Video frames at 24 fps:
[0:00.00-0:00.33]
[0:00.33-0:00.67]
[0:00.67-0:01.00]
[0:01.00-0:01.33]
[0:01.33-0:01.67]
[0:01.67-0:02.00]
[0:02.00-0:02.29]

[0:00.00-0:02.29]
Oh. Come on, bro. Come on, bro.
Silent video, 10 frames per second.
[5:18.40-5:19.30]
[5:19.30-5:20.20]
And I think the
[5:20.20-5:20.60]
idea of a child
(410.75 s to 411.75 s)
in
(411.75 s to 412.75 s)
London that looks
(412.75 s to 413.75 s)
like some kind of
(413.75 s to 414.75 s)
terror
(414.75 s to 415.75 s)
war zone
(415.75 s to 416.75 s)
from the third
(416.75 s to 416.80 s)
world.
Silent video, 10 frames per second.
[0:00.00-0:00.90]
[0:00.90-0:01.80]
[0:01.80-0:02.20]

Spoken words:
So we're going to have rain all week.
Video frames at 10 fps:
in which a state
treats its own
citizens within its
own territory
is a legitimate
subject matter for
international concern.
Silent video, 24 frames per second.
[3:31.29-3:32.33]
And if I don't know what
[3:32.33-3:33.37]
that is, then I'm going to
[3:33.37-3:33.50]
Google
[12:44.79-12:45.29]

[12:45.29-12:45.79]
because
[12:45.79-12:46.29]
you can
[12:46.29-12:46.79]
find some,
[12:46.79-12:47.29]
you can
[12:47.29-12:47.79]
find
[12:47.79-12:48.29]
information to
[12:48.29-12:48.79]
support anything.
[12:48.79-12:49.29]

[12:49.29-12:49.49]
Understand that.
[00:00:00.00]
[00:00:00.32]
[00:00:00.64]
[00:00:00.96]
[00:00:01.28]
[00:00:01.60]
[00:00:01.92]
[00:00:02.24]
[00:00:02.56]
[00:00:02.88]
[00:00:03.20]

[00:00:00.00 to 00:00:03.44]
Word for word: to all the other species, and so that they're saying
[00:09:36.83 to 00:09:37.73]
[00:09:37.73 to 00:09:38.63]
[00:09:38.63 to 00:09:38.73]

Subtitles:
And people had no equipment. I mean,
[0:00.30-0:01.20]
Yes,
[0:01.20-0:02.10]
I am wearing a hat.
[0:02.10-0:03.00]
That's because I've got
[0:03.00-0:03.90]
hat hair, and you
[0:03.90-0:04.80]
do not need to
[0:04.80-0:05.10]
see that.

::::::::

§ **DESCRIPTION OF THE TASK**
Extract every line from the one containing "[12:48.79-12:49.29]" through the last line of the data, inclusive, exactly as written.

§ **SOLUTION**
[12:48.79-12:49.29]

[12:49.29-12:49.49]
Understand that.
[00:00:00.00]
[00:00:00.32]
[00:00:00.64]
[00:00:00.96]
[00:00:01.28]
[00:00:01.60]
[00:00:01.92]
[00:00:02.24]
[00:00:02.56]
[00:00:02.88]
[00:00:03.20]

[00:00:00.00 to 00:00:03.44]
Word for word: to all the other species, and so that they're saying
[00:09:36.83 to 00:09:37.73]
[00:09:37.73 to 00:09:38.63]
[00:09:38.63 to 00:09:38.73]

Subtitles:
And people had no equipment. I mean,
[0:00.30-0:01.20]
Yes,
[0:01.20-0:02.10]
I am wearing a hat.
[0:02.10-0:03.00]
That's because I've got
[0:03.00-0:03.90]
hat hair, and you
[0:03.90-0:04.80]
do not need to
[0:04.80-0:05.10]
see that.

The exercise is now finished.